He was born at Montpelier Lawn in Cheltenham in England on 3 February 1873 into a Scottish family. He was the eldest son of Alexander Inglis (1830-1899) of Auchendinny and Redhall: two large estates on the south-west of Edinburgh. His mother was Florence Feeney, daughter of the newspaper proprietor, John Frederick Feeney. His younger brother was Charles Edward Inglis FRS the noted civil engineer. He was the great grandson of both Vice Admiral John Inglis RN and Dr Alexander Monro (tertius).

He was educated at Cheltenham College and won a scholarship to study Law at Christ’s College in Oxford University graduating MA.

He qualified as an advocate in Edinburgh in 1898 and was raised to Kings Counsel in 1926. In 1927 he was elected a Fellow of the Royal Society of Scotland. His proposers were James Haig Ferguson, Ralph Allan Sampson, Edward Theodore Salvesen (Lord Salvesen), and Andrew Constable, Lord Constable. He served as the Society’s Vice President 1939 to 1942.

He was a Brigadier in the Royal Company of Archers (the King’s Bodyguard). In the First World War he was Assistant Food Commissioner for Midlothian in charge of food control. He was also a Trustee of the National Library of Scotland and was involved in its relocation to George IV Bridge.

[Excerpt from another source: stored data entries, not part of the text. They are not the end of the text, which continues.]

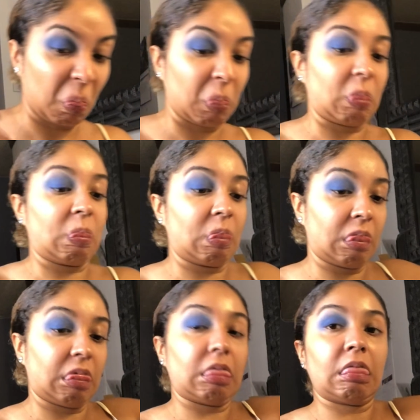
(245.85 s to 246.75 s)
palette,
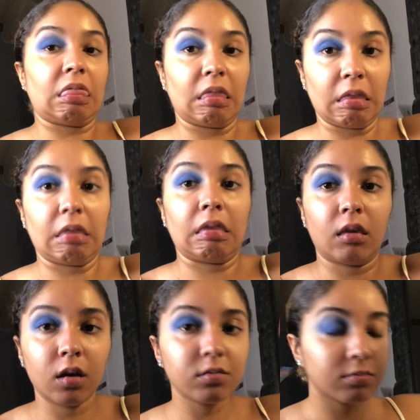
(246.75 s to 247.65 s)
and mixing those
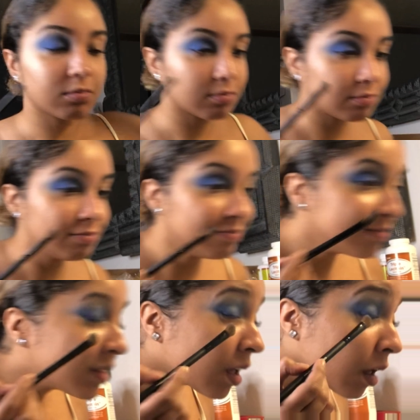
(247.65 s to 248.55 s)
two to
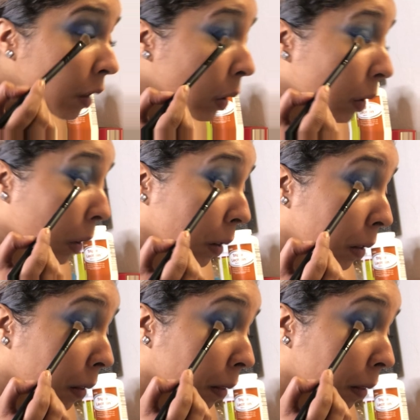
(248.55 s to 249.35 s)
furtherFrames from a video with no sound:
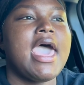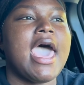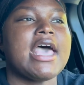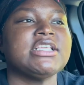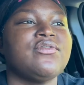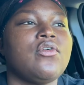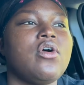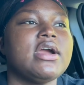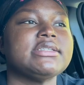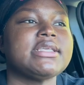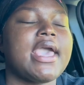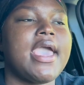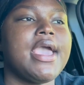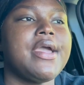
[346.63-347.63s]
as far as
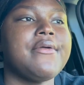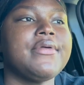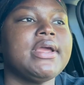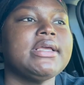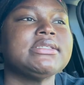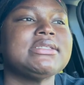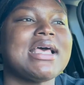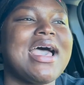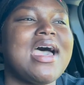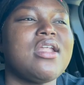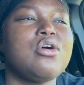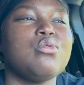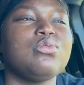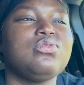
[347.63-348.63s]
errands i
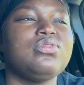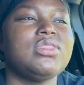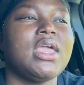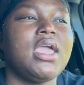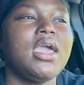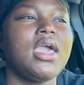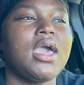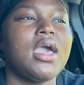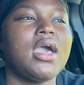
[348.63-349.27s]
don't think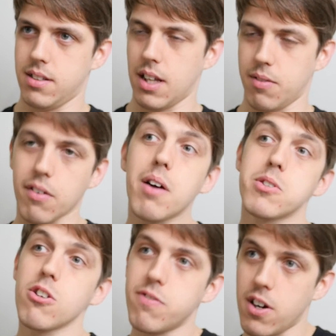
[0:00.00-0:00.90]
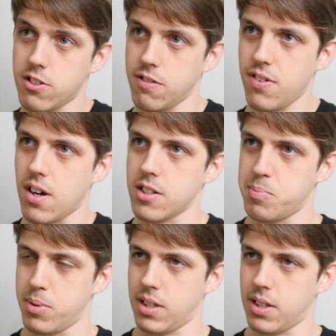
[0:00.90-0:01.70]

They've come so fast,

He died in Edinburgh on 13 August 1941. He is buried with his wife in Dean Cemetery in western Edinburgh. The grave lies midway along the main north-south path, facing west.

==Family==

In 1903 he was married to Margaret Isabella Fraser (1877 - 1932).

==Publications==
- The Monros of Auchinbowie and Cognate Families (1911)
- The Scotts of Harperrig (1914)
- The Nisbets of Carfin (1916)
- The Family of Inglis of Auchindinny and Redhall (1935)
- Sir Adam Otterburn, King’s Advocate (1935)
- Sir John Hay, “The Incendiary” (1578-1654) Clerk Register of Scotland, Provost of Edinburgh (1937)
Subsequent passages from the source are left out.